• [EXERCISE OBJECTIVE] Please copy each line of the records below that holds the word "frames".
-------- MATERIAL SUPPLIED
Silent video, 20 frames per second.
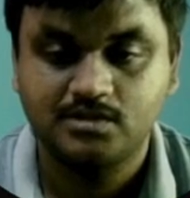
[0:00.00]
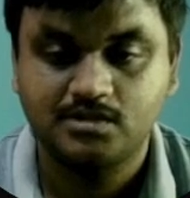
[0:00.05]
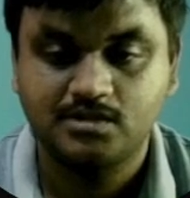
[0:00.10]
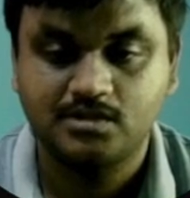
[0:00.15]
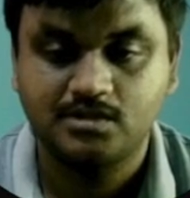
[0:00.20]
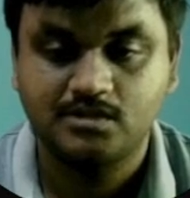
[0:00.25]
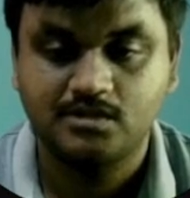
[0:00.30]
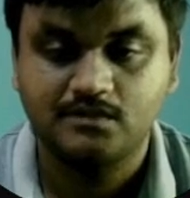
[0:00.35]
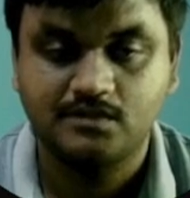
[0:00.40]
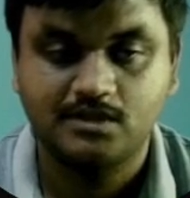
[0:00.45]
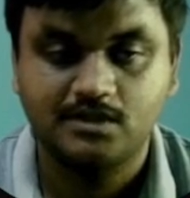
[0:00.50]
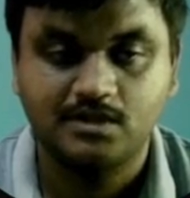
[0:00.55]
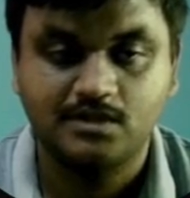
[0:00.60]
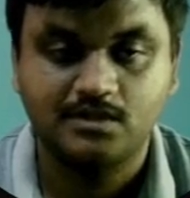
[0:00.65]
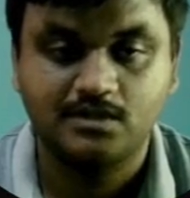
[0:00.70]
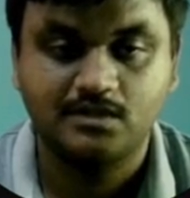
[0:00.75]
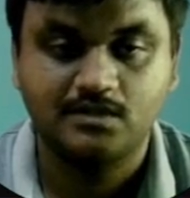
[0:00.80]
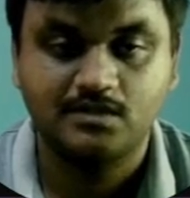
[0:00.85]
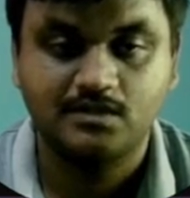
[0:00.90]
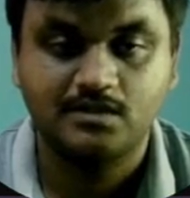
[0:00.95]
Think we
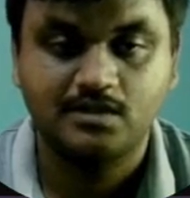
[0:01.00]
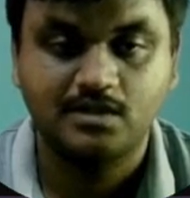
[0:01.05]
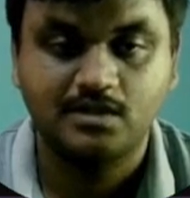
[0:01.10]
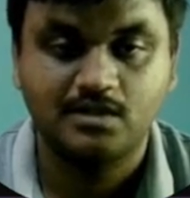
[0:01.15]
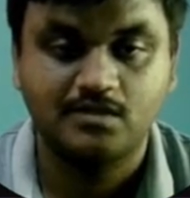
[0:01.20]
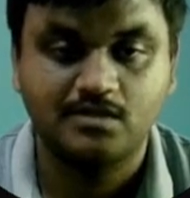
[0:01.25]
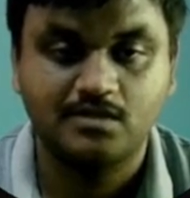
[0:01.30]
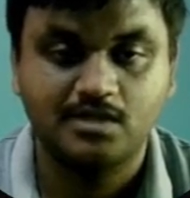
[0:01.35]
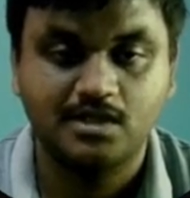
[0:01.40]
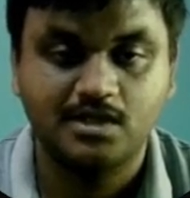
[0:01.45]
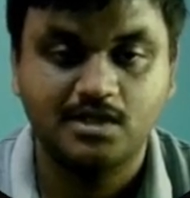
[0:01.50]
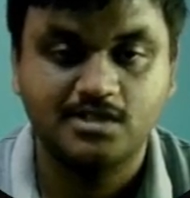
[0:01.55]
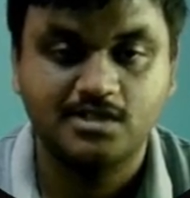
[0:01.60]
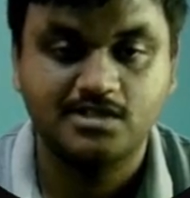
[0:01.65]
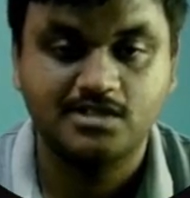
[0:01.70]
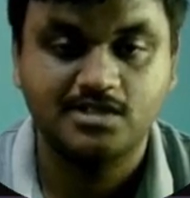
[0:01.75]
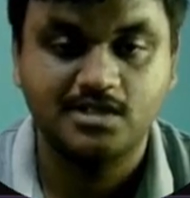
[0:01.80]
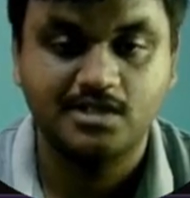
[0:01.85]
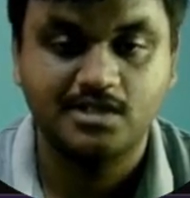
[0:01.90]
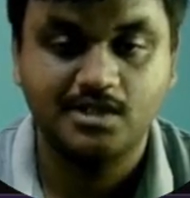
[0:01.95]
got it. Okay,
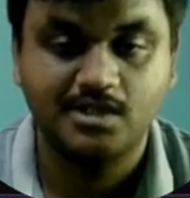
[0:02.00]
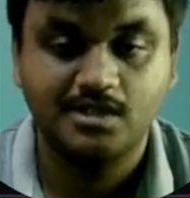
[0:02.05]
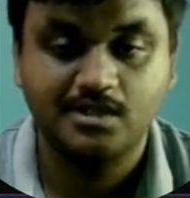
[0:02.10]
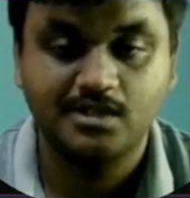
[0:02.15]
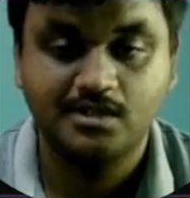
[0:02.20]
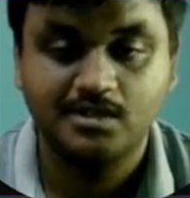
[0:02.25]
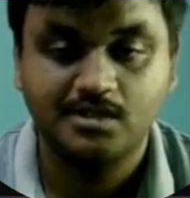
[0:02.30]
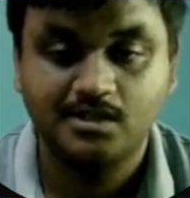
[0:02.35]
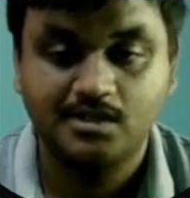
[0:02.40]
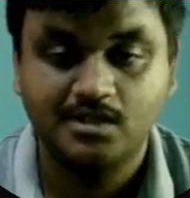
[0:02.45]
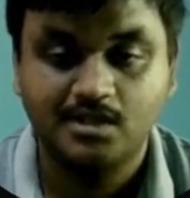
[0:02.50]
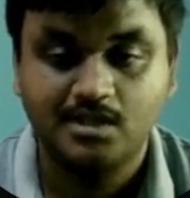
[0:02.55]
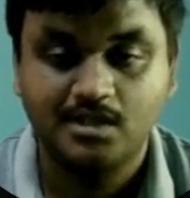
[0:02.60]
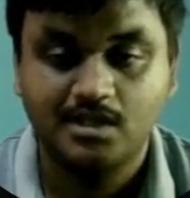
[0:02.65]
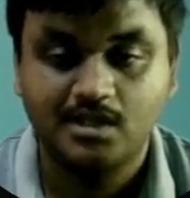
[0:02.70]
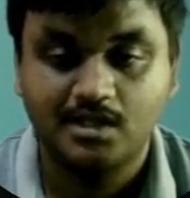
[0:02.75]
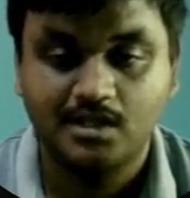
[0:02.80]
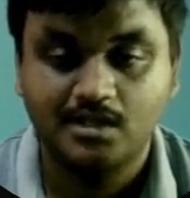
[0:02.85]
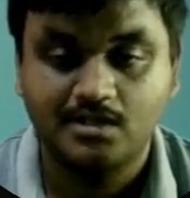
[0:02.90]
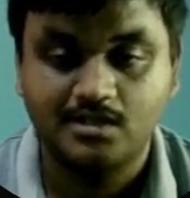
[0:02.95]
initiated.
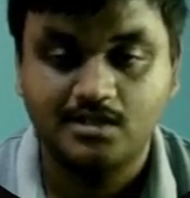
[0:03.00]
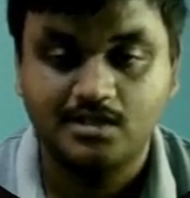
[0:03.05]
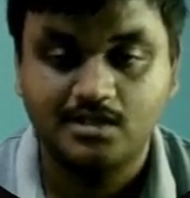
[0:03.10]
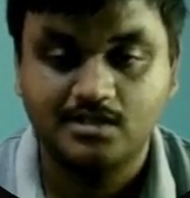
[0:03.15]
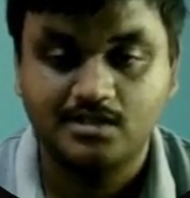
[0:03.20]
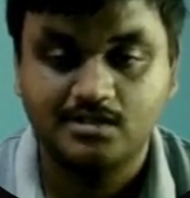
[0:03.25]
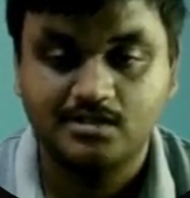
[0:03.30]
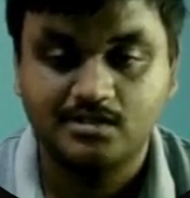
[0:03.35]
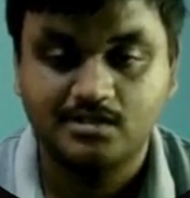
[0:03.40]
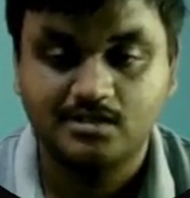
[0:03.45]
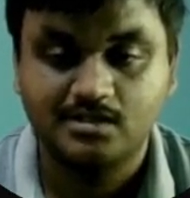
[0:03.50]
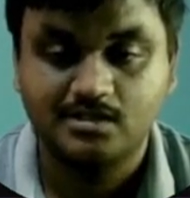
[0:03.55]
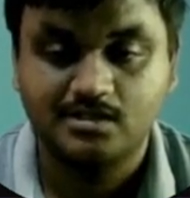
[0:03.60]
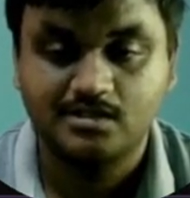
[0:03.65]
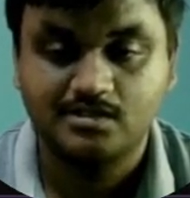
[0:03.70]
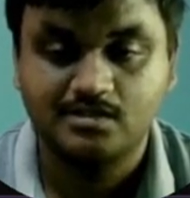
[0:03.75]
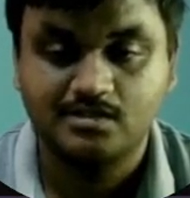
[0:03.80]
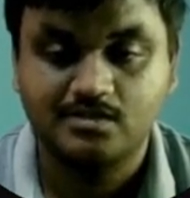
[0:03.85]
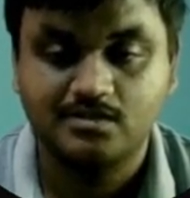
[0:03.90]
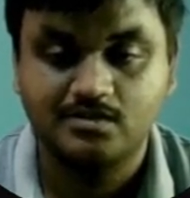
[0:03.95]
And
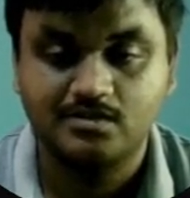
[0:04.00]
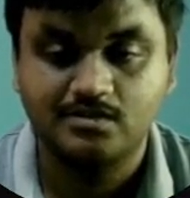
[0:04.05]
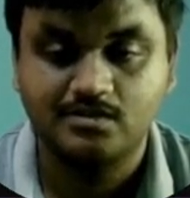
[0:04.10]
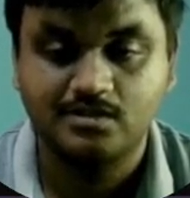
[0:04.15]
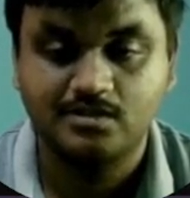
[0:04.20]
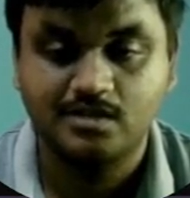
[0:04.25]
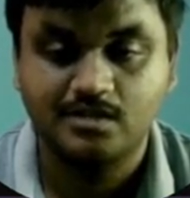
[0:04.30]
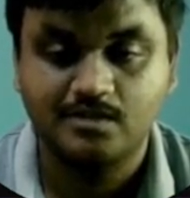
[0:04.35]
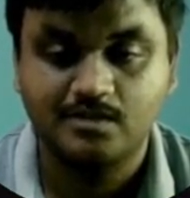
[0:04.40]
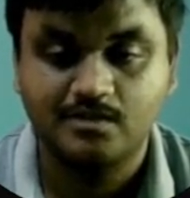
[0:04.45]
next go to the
----------------
-------- MATERIAL SUPPLIED
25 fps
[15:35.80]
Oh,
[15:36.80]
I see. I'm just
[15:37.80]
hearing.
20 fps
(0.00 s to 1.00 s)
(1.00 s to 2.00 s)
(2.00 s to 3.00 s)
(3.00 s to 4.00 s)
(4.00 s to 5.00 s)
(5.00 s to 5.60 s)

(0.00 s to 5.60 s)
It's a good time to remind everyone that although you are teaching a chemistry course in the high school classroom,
----------------
-------- MATERIAL SUPPLIED
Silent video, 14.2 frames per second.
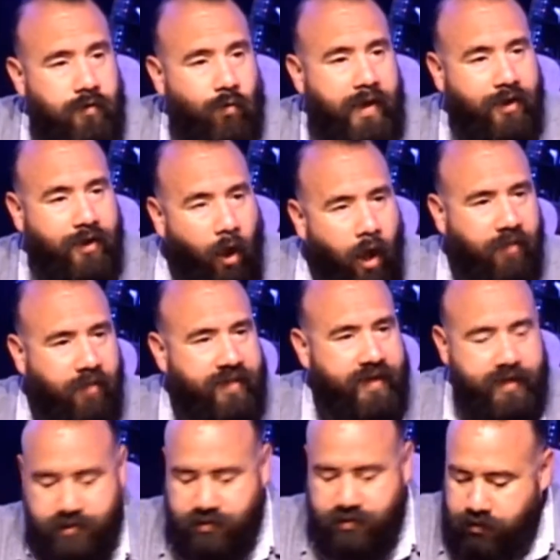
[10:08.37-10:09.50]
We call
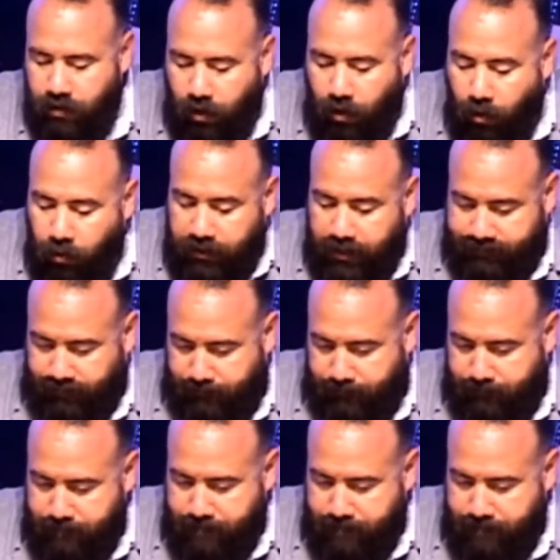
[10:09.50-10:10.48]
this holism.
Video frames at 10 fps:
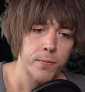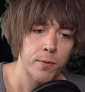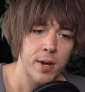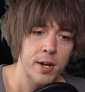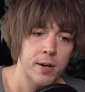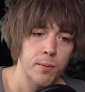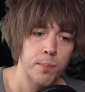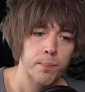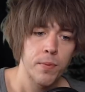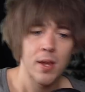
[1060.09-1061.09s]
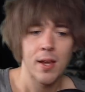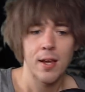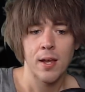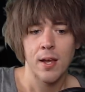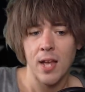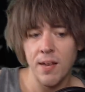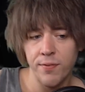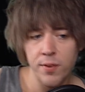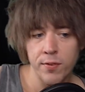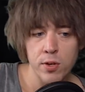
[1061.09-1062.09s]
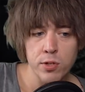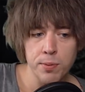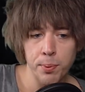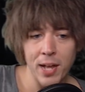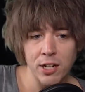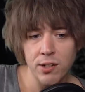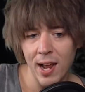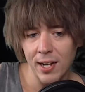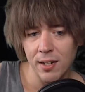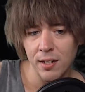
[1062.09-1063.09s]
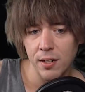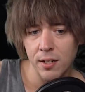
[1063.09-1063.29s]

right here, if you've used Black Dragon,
----------------
• [TASK OUTPUT]
Silent video, 20 frames per second.
Silent video, 14.2 frames per second.
Video frames at 10 fps:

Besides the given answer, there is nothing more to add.